Now if you’re going to decorate something, a tree is a damn good choice. There are all those branches! Every year I tell myself, you don’t have to put all the ornaments on, but every year, one by one, each with a memory, finds its place. There is the little black ceramic sheep with wool made by pressing clay through a sieve that Fern made at Gammy Lou’s house a quarter of a century ago. It sounds better than it looks. Usually I have hung it low, but this year my newly married older daughter is spending her first Christmas with her husband in Colorado. It is suddenly precious. I place it high in the front. There are all the hand made ornaments: chickadees, Santas, reindeer, rocking horses, a miniature basket full of tiny balls of wool with pins for knitting needles. My sister Cathy has given them to me over the years. She makes them for her church bazaar and always sends me the current year’s model. I could decorate the whole tree with them!

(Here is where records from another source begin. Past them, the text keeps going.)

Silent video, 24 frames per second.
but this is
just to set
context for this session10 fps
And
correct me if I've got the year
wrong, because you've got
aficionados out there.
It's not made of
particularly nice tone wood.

But I can’t leave out the scrollwork star that my high school friend Shiori made, or the stained glass star that Ken made, or the real starfish star. I hang all three stars in the top with the cheap K-Mart angel that Fern and I bought when she was three and still called it the “Ball Store.” I have to set the angel high enough above the top white light so that it doesn’t look as if her feet are burning up. There’s the crudely carved wooden squirrel that I bought from a boy with muscular dystrophy the summer I worked for the Frontier Nursing Association in Kentucky. His mother hated to part with it, but they needed money and I loved it so much that she relented. I feel badly about buying him from her now, so every year I make sure to honor this little squirrel. I hope he carved another. There’s the tiny paper and glitter crèche from Loudonville—at least as old as I am. There’s the porcelain Beatrix Potter mouse, Hunca Munca with her babies, that Aunt Shirley sent me when I was first married. There’s the little wooden sled that I painted with the words "hope" and "joy"  when, in 1982, I was miraculously pregnant with our first child. There’s the sea-blue, blown-glass orb that Spring bought as a little girl on a visit to Frankenmuth, Michigan which will go to her tree when she has a home of her own. Each ornament has a story. I revel in Christmas past as I create Christmas present.

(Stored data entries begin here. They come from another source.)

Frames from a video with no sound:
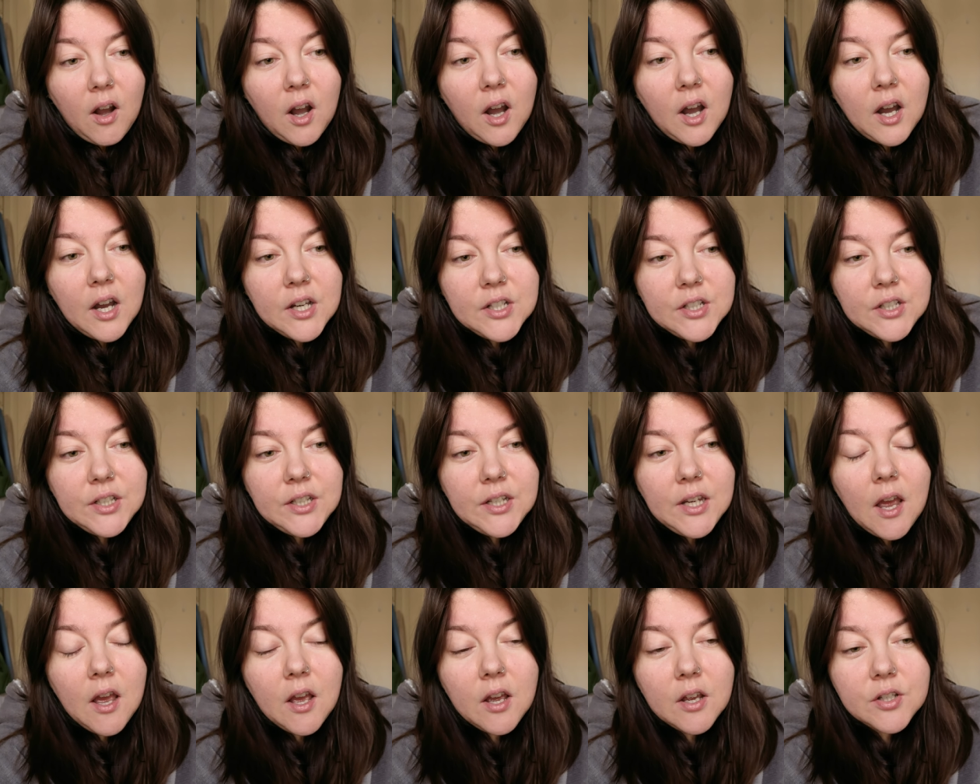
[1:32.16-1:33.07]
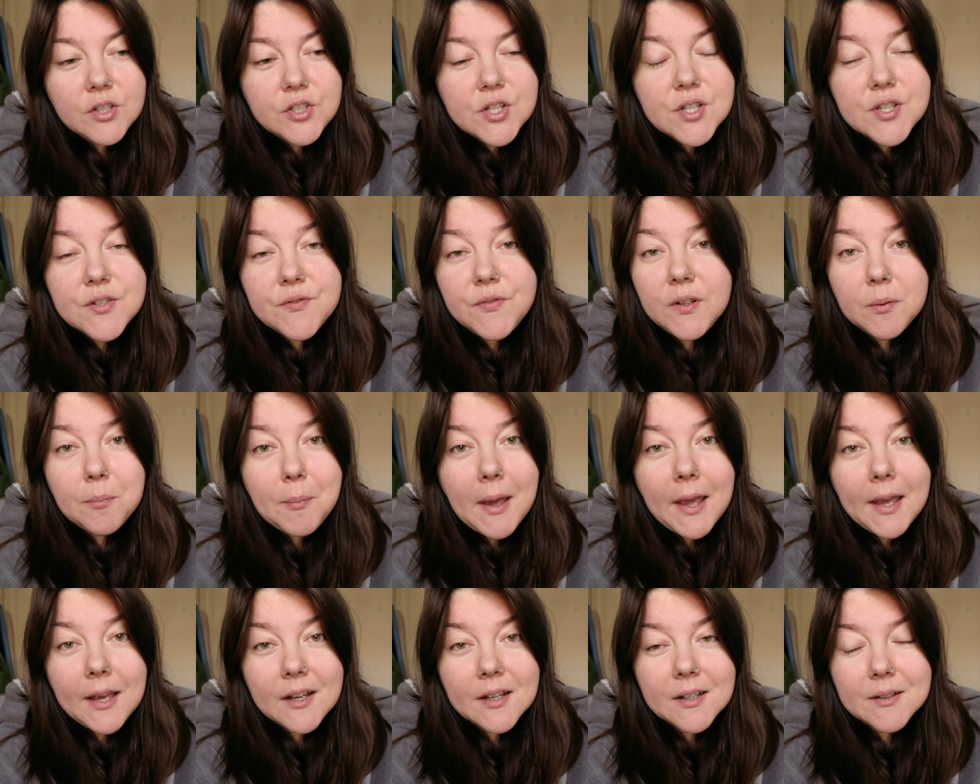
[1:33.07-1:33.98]
I just feel
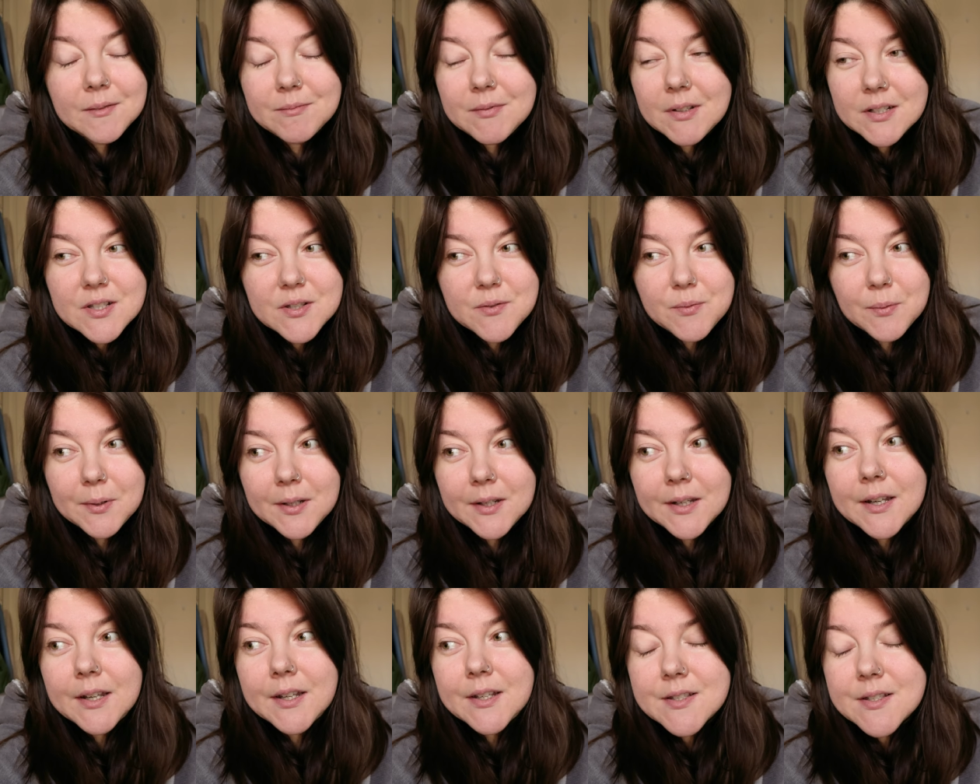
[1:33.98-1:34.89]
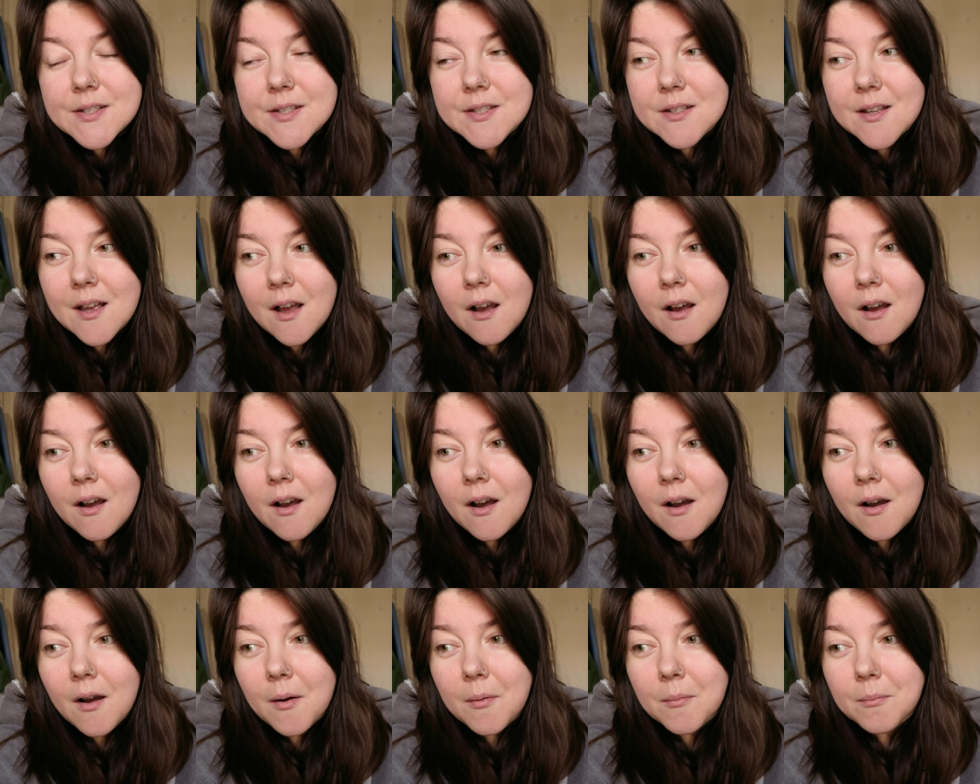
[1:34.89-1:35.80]
meh. That's what it is.
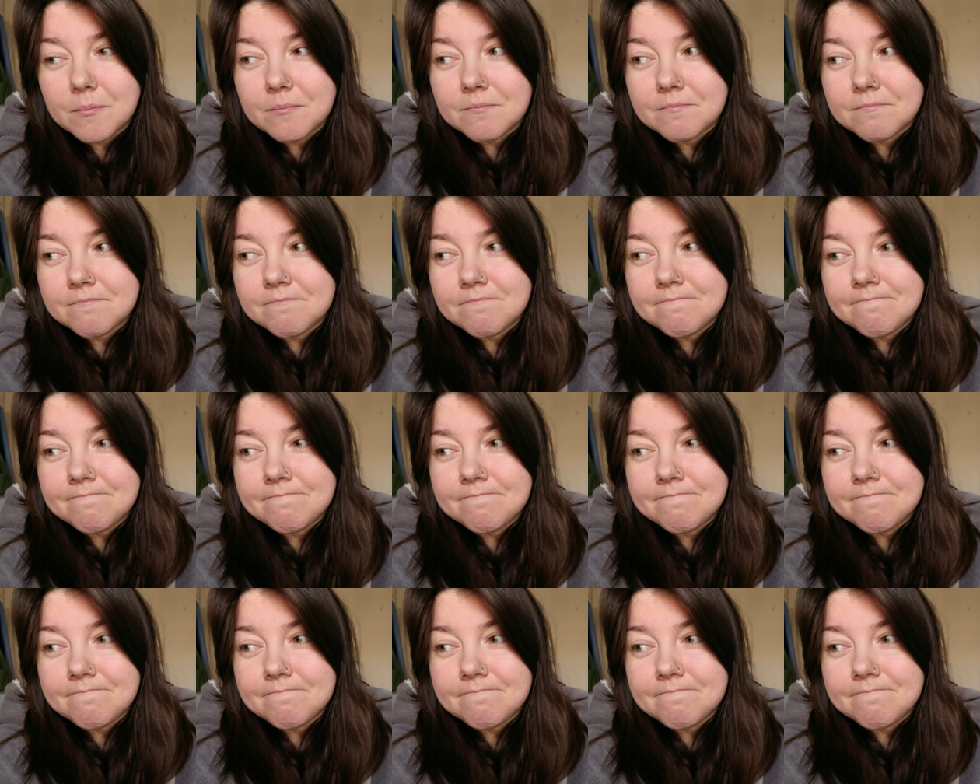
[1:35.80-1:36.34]
Um,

A week later, it is Christmas Eve and Spring and her dad have both gone to bed. But I am still unwinding from the night’s festivities. I help Santa stuff Spring’s stocking, tuck a couple of things into Fred’s and mine, and find gift bags for the dog toys. Poor old Spike’s Christmas present is a bag of tasty pill pockets. The Jack Russells will be sure to gratify us by finding their gifts, snuffling their noses into the bags, and digging out their new toys.



Then I pour myself a little Grand Marnier in one of the surviving delicate pink liquor glasses from my parents’ house, recalling the Christmas Eve I was allowed to sip my first crème de menthe—perhaps from this very same glass. I turn out all the other lights and sit a moment to sip, and savor the magic of the tree. Everything is done now: the baking, the cards, the making, the shopping, the wrapping, the decorating. Christmas can come in now.

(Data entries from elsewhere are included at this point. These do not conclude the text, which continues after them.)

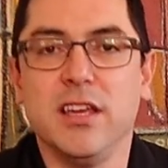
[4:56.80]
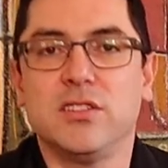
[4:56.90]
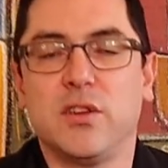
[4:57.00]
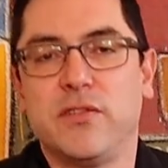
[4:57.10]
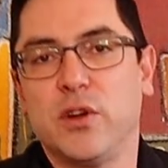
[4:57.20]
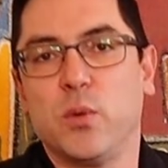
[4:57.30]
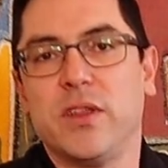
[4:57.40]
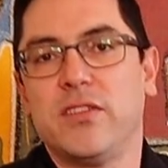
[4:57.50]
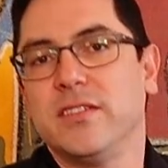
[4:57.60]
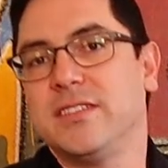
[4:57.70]
So if you're
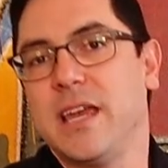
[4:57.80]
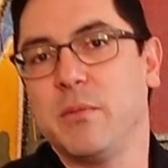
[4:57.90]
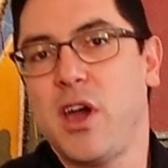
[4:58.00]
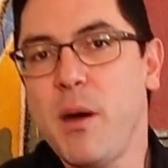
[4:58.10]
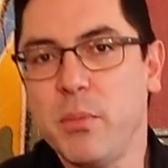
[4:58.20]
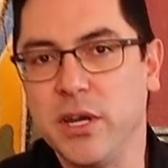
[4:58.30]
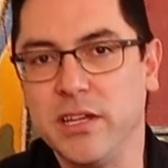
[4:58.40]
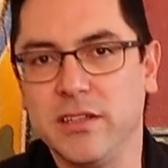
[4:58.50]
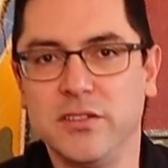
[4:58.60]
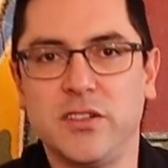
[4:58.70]
with the same
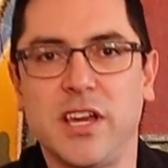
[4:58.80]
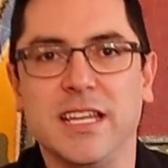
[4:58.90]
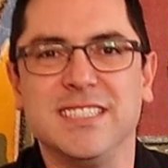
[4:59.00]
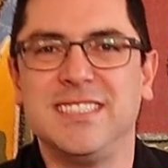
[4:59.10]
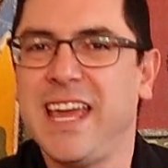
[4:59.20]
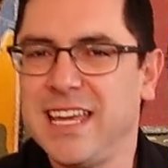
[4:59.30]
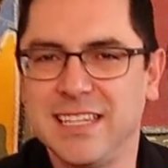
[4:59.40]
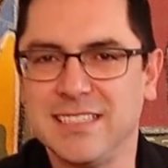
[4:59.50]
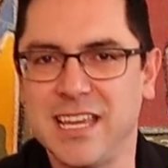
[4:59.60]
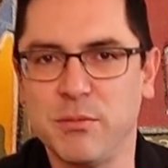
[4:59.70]
company, you kind of stay in
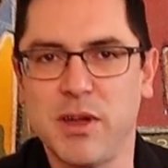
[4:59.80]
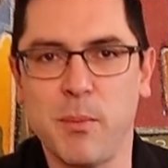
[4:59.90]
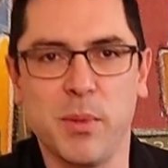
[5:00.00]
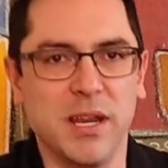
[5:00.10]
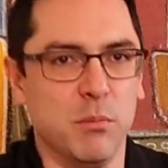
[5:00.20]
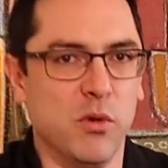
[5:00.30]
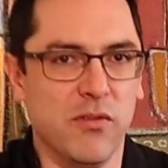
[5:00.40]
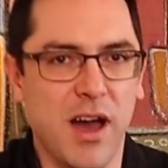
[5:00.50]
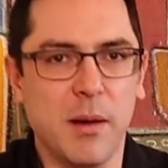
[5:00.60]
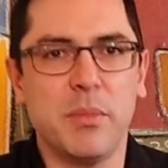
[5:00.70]
the same company and move
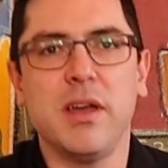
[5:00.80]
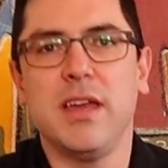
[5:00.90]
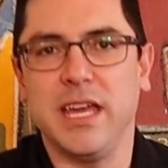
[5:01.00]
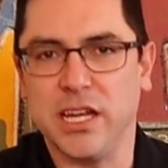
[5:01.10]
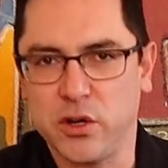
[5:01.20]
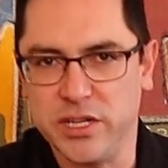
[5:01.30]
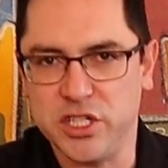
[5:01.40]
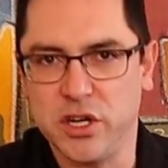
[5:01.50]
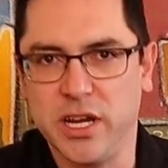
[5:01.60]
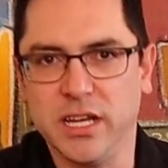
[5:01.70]
up,
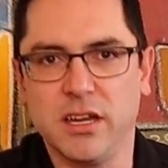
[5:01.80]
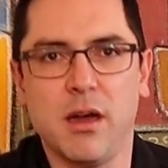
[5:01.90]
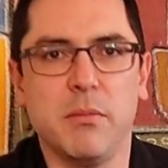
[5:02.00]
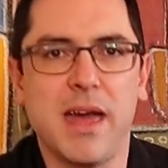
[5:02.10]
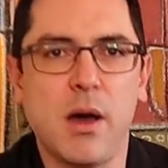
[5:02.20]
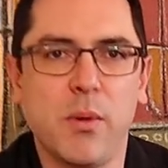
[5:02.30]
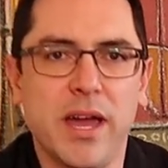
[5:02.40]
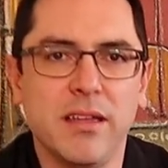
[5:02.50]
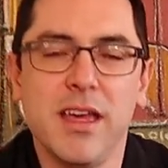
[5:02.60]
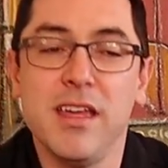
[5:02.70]
increase your income that
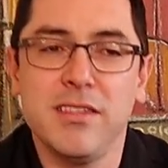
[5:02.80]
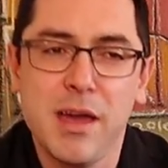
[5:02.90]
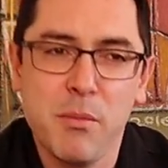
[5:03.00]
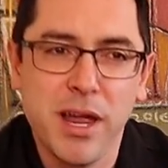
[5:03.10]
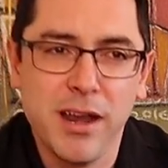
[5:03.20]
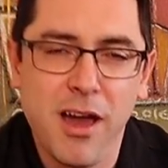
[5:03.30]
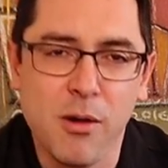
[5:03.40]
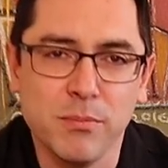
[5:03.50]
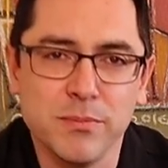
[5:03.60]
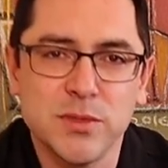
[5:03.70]
way. That might
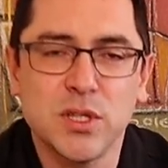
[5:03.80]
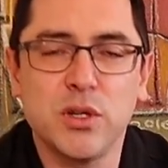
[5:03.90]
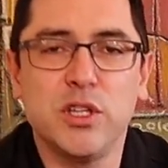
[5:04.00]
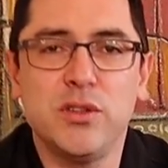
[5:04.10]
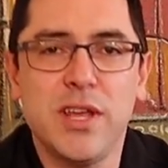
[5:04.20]
help. So you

But wait! The white light at the top of the tree under the angel is out! I shuffle to the cellar, find a new bulb, and unmindful of the glass of champagne I had a t Jeri and Ken’s house earlier and the Grand Marnier just now, climb the kitchen stool and screw in a new one.



It doesn’t work.



Doggedly, I return to the cellar for another. Yes! We have white light at the top of the tree, and an angel and stars!



There is one more sip in my glass. Not a creature is stirring. The little wild, double- stemmed spruce glimmers and glitters. Mum used to wrap all her gifts in shiny paper to enhance the shimmer. This year’s tree is truly beautiful—as always, the best one yet. But are there too many red lights? Should I put in a green one there, mid-way to the left? That’s it Susan! Sternly I send myself to bed and into Christmas future.